La adhesión, como decíamos, es la fe que tiene en su interior un doble perfil que no excluye
la razón (la fides quae), sino que exige un ulterior canal de conocimiento, el de la confianza,
del amor, de la confidencia (la fides qua), emblemáticamente expresada en la subida
dramática de Abraham al monte Moria obedeciendo al desconcertante mandato divino del
sacrificio del hijo, un acontecimiento sobre el cual ha escrito páginas memorables el filósofo
del siglo XIX Soeren Kierkegaard en su ensayo Temor y temblor. La persona humana tiene,
en efecto, una conciencia polimorfa, pues implica la vía racional, aunque también la de
amor, el método científico, aunque también la intuición estética, la experimentación
sensorial, aunque también la abstracción intelectual, etcétera. Bajo esta luz se comprende la
función decisiva de la libertad que se confía y se encomienda a Dios. Y es sobre este aspecto
de confianza sobre el que queremos concluir con una reflexión de índole testimonial y
cultural.
La fe en su último estadio es, en efecto, – como, por lo demás, lo enseña la gran mística
(piénsese solamente en Juan de la Cruz) – encuentro, confianza, abrazo, amor; es vivir en
Dios, compartiendo pensamientos, sueños, elecciones. Es dormirse con él para despertarse
también junto a él, como confiesa el salmista: «En paz me acuesto y enseguida me duermo,
porque tú solo, Señor, me haces vivir tranquilo» (Salmo 4,9). Como rezaba otra poetisa
italiana, marcada ésta explícitamente por la fe, Ada Negri: «Tú caminas a mi lado, oh
Señor; huella no deja en tierra tu paso. No te veo: pero siento y respiro tu presencia en cada
hilo de hierba, en cada átomo de aire que me nutre». La confianza tiene su examen de
autenticidad en el tiempo oscuro de la prueba, cuando el rostro de Dios desaparece, su
palabra calla, su presencia se convierte en ausencia. Job envuelto plenamente en las
tinieblas, no deja de creer y de tener confianza: «Él me puede matar, no me lamentaré»
(13,15).
La tradición hebrea escenifica en una parábola a un judío que huía de la Inquisición
española con su mujer y su hijo, y que, durante una tempestad, toca tierra en una isla. Ahí
un rayo mata a la esposa y una ola arrastra al mar al muchacho. Solo, desnudo, flagelado
por la tempestad, aterrorizado, vagabundo en esa isla rocosa, eleva su voz al cielo: «¡Dios de
Israel, estoy acabado! Precisamente ahora, sin embargo, no te puedo servir sino libremente.

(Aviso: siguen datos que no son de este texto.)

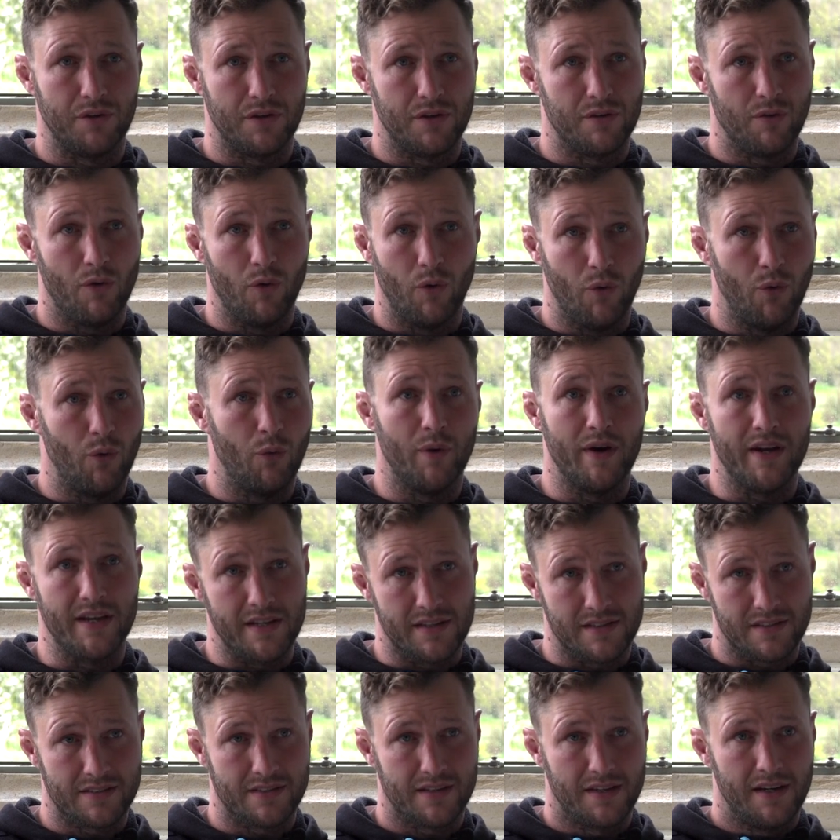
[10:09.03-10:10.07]
You
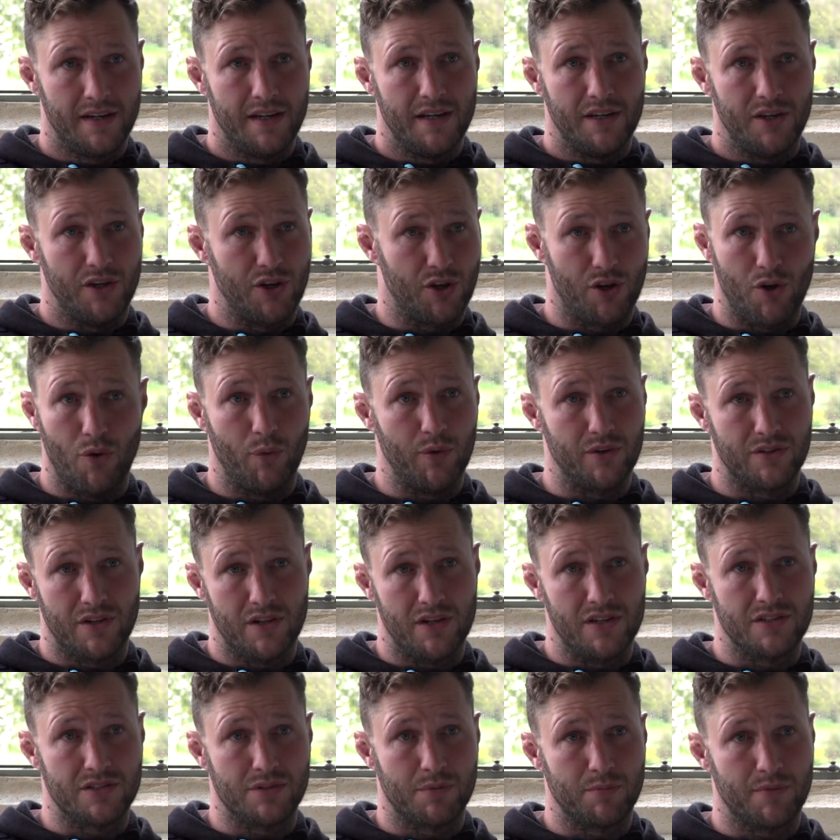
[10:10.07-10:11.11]
can always
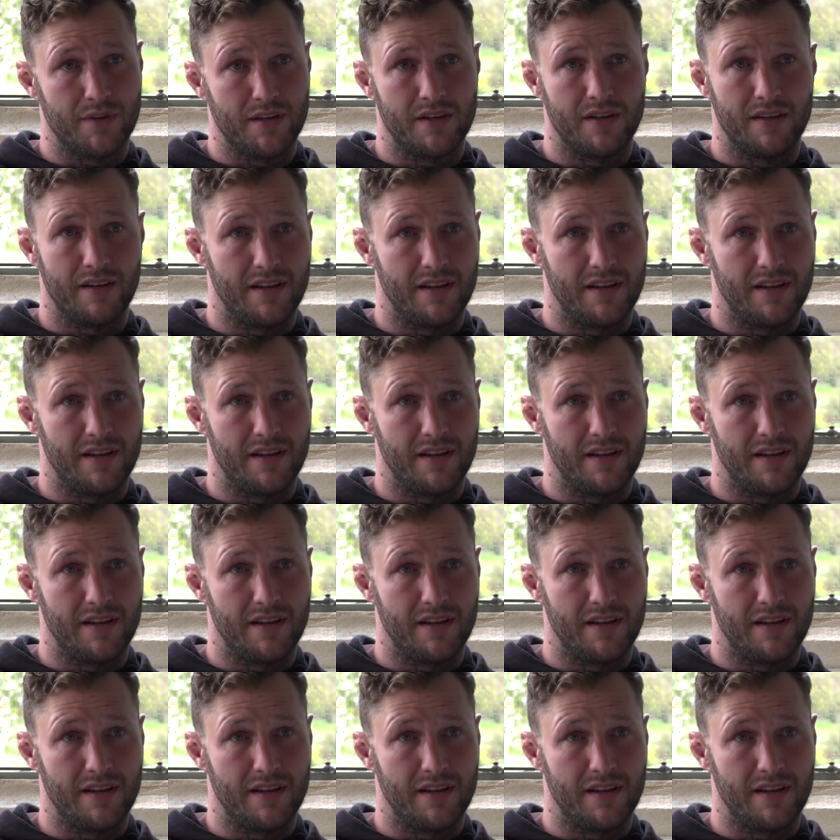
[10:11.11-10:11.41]
learn something.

Tú hiciste todo para que yo dejara de creer en ti. Bien, te lo digo, Dios mío y de mis padres:
no lo lograrás. ¡Puedes golpearme, puedes tomar mis bienes, lo que más quiero en el
mundo, puedes torturarme a muerte: yo creeré siempre en ti, te amaré siempre, aunque no
te guste!». Evidentemente es la paradoja, pero en esta escena del drama de Job brillan la
total libertad del creyente y su absoluta confianza en Dios.
Una confianza que es exaltada también en la tradición musulmana con altísimos acentos
(muslim significa precisamente “quien tiene confianza y se abandona en Dios”), aunque a
menudo en perjuicio de la libertad humana. El poeta nacional de Pakistán, Muhammad
Iqbal, muerto en 1938 (mil novecientos treinta y ocho), escribió: «Te diré el signo del
creyente: / cuando le llega la muerte, / en sus labios brota una sonrisa». El morir,
efectivamente, en la fe no es arribar al abismo de la nada; tanto es así que en el hablar
popular árabe el camposanto es llamado “la casa del encuentro”. Vivir la fe genera una
confianza que hace florecer, incluso en la crudeza de la agonía, una sonrisa. Concluimos,
entonces, este recorrido temático de corte cultural y religioso con una oración de
agradecimiento irradiada por la confianza. Es una de las Catorce oraciones que compuso
Robert L. Stevenson, el genial autor del siglo XIX inglés de la Isla del tesoro y del Extraño
caso del doctor Jekyll y de Míster Hyde, un verdadero canto de confianza en el Dios que no
abandona jamás a sus creaturas con sus pequeños y grandes dones: «Te damos gracias,
Señor, por este lugar en que habitamos, por el amor que nos mantiene unidos, por la paz
que hoy nos hace concordar, por la esperanza con que esperamos el mañana, por la salud, el
trabajo, el alimento, el cielo claro que llenan nuestra vida de confianza y serenidad».